▶ _DATA PROVIDED_

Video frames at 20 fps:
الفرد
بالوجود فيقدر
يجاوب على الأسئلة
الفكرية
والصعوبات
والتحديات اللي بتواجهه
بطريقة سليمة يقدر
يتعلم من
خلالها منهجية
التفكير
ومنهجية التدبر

* * *

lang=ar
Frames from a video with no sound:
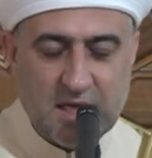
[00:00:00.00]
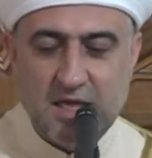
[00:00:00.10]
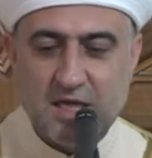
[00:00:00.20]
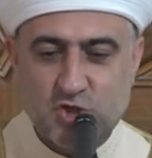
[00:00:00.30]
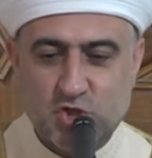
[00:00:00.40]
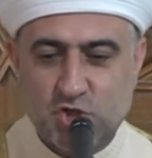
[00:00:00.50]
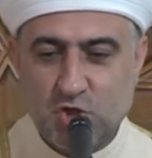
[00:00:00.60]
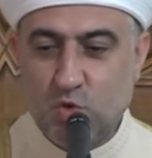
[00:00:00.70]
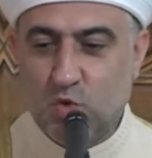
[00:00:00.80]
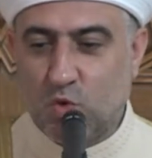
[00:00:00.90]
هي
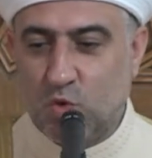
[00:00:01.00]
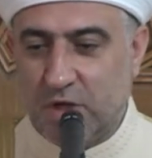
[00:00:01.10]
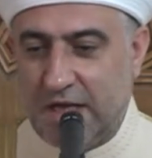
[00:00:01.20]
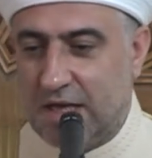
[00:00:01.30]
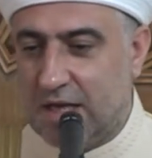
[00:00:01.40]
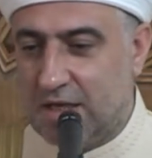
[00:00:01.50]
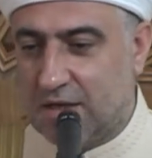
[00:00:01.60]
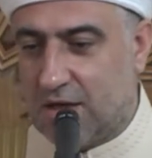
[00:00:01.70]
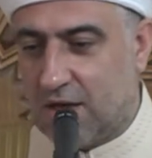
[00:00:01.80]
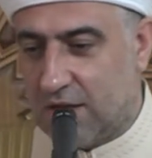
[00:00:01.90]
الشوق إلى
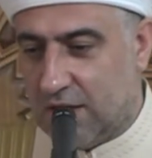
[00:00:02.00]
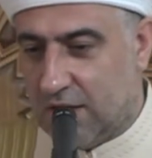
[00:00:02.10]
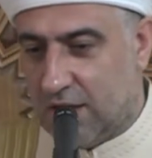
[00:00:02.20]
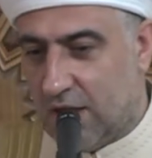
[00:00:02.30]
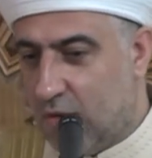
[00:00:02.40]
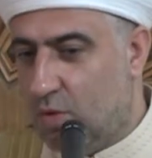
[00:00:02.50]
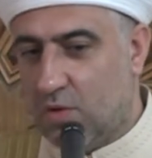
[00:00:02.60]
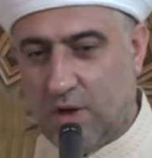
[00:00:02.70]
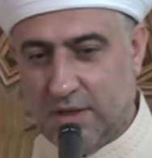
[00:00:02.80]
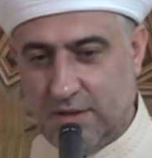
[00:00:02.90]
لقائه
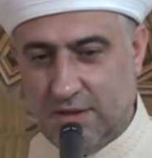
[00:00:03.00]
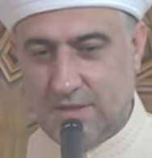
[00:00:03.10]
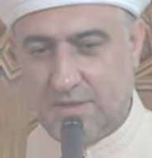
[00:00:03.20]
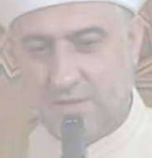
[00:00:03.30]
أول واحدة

▶ _TASK OBJECTIVE_
Print nothing except the lines above from the one containing "[00:00:00.50]" down to the one containing "[00:00:02.40]", both included, exactly as written and free of pictures.

▶ _YOUR SOLUTION_
[00:00:00.50]
[00:00:00.60]
[00:00:00.70]
[00:00:00.80]
[00:00:00.90]
هي
[00:00:01.00]
[00:00:01.10]
[00:00:01.20]
[00:00:01.30]
[00:00:01.40]
[00:00:01.50]
[00:00:01.60]
[00:00:01.70]
[00:00:01.80]
[00:00:01.90]
الشوق إلى
[00:00:02.00]
[00:00:02.10]
[00:00:02.20]
[00:00:02.30]
[00:00:02.40]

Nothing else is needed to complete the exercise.